**Task requirements:** Reproduce every line of the material below, but drop the pictures.

### Data provided

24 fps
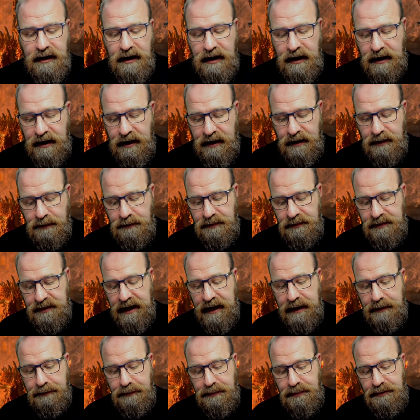
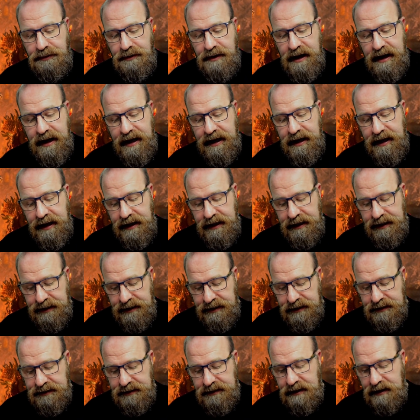That prayer
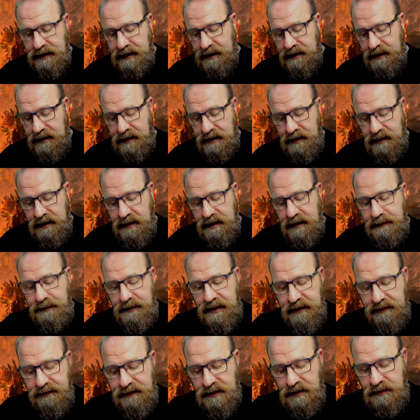is, let
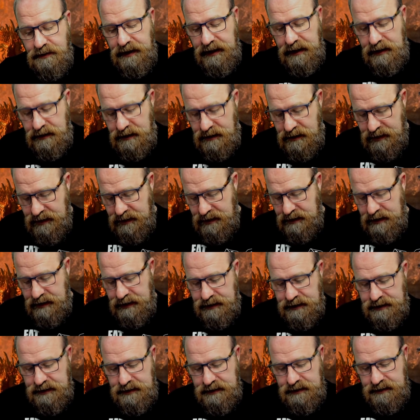me have a quick look at
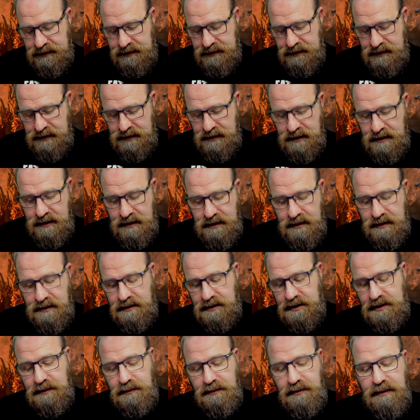this.
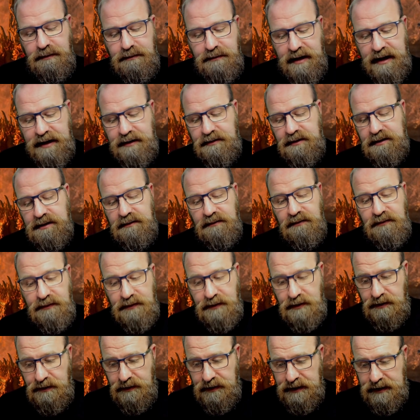Jumping backwards and
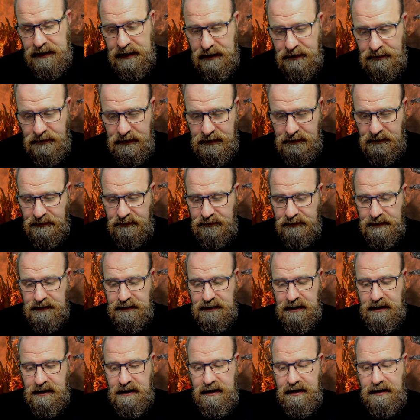forwards. How are we doing for
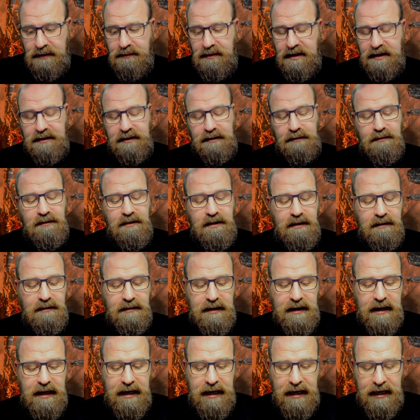time? I think we're
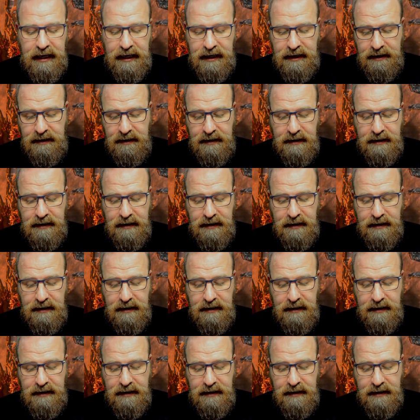okay.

######

**Completed exercise:**
24 fps
That prayer
is, let
me have a quick look at
this.
Jumping backwards and
forwards. How are we doing for
time? I think we're
okay.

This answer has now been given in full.